Start of Supplied data
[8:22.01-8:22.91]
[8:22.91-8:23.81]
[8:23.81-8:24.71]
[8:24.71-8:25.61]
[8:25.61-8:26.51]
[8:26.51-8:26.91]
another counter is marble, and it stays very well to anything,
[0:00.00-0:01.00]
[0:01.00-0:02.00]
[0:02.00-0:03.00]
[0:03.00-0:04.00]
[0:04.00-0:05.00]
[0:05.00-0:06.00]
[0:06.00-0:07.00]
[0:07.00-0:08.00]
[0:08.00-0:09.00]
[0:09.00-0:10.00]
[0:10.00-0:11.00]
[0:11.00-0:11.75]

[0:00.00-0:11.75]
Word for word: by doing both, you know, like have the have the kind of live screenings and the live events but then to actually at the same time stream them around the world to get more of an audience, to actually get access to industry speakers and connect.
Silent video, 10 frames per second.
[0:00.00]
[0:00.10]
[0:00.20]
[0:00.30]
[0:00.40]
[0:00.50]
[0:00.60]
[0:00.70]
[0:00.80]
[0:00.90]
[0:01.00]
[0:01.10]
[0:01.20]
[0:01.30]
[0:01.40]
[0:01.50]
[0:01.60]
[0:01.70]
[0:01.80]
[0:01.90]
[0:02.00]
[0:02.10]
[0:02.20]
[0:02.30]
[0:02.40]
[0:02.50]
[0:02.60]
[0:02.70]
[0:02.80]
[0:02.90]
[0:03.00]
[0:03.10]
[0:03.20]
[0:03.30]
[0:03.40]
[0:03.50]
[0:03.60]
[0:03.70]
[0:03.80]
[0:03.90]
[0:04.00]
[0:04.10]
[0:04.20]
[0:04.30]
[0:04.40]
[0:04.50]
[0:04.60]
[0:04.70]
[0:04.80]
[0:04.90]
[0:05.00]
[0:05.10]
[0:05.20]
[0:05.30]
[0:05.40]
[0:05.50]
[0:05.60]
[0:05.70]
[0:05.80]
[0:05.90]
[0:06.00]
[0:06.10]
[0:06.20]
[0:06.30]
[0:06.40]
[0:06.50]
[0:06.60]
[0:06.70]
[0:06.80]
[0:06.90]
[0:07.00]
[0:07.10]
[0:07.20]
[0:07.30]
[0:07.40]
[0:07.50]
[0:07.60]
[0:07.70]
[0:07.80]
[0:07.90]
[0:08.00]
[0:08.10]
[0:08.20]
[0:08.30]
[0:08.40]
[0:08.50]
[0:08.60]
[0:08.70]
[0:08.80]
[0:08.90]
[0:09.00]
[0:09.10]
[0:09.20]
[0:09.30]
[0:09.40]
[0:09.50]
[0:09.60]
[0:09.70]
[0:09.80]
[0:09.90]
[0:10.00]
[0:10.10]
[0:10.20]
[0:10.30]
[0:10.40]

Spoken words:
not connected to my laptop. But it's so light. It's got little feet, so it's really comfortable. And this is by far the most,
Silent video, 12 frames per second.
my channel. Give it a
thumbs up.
End of Supplied data
Brief: From the preceding material, extract every line exactly.

Result of this task:
[8:22.01-8:22.91]
[8:22.91-8:23.81]
[8:23.81-8:24.71]
[8:24.71-8:25.61]
[8:25.61-8:26.51]
[8:26.51-8:26.91]
another counter is marble, and it stays very well to anything,
[0:00.00-0:01.00]
[0:01.00-0:02.00]
[0:02.00-0:03.00]
[0:03.00-0:04.00]
[0:04.00-0:05.00]
[0:05.00-0:06.00]
[0:06.00-0:07.00]
[0:07.00-0:08.00]
[0:08.00-0:09.00]
[0:09.00-0:10.00]
[0:10.00-0:11.00]
[0:11.00-0:11.75]

[0:00.00-0:11.75]
Word for word: by doing both, you know, like have the have the kind of live screenings and the live events but then to actually at the same time stream them around the world to get more of an audience, to actually get access to industry speakers and connect.
Silent video, 10 frames per second.
[0:00.00]
[0:00.10]
[0:00.20]
[0:00.30]
[0:00.40]
[0:00.50]
[0:00.60]
[0:00.70]
[0:00.80]
[0:00.90]
[0:01.00]
[0:01.10]
[0:01.20]
[0:01.30]
[0:01.40]
[0:01.50]
[0:01.60]
[0:01.70]
[0:01.80]
[0:01.90]
[0:02.00]
[0:02.10]
[0:02.20]
[0:02.30]
[0:02.40]
[0:02.50]
[0:02.60]
[0:02.70]
[0:02.80]
[0:02.90]
[0:03.00]
[0:03.10]
[0:03.20]
[0:03.30]
[0:03.40]
[0:03.50]
[0:03.60]
[0:03.70]
[0:03.80]
[0:03.90]
[0:04.00]
[0:04.10]
[0:04.20]
[0:04.30]
[0:04.40]
[0:04.50]
[0:04.60]
[0:04.70]
[0:04.80]
[0:04.90]
[0:05.00]
[0:05.10]
[0:05.20]
[0:05.30]
[0:05.40]
[0:05.50]
[0:05.60]
[0:05.70]
[0:05.80]
[0:05.90]
[0:06.00]
[0:06.10]
[0:06.20]
[0:06.30]
[0:06.40]
[0:06.50]
[0:06.60]
[0:06.70]
[0:06.80]
[0:06.90]
[0:07.00]
[0:07.10]
[0:07.20]
[0:07.30]
[0:07.40]
[0:07.50]
[0:07.60]
[0:07.70]
[0:07.80]
[0:07.90]
[0:08.00]
[0:08.10]
[0:08.20]
[0:08.30]
[0:08.40]
[0:08.50]
[0:08.60]
[0:08.70]
[0:08.80]
[0:08.90]
[0:09.00]
[0:09.10]
[0:09.20]
[0:09.30]
[0:09.40]
[0:09.50]
[0:09.60]
[0:09.70]
[0:09.80]
[0:09.90]
[0:10.00]
[0:10.10]
[0:10.20]
[0:10.30]
[0:10.40]

Spoken words:
not connected to my laptop. But it's so light. It's got little feet, so it's really comfortable. And this is by far the most,
Silent video, 12 frames per second.
my channel. Give it a
thumbs up.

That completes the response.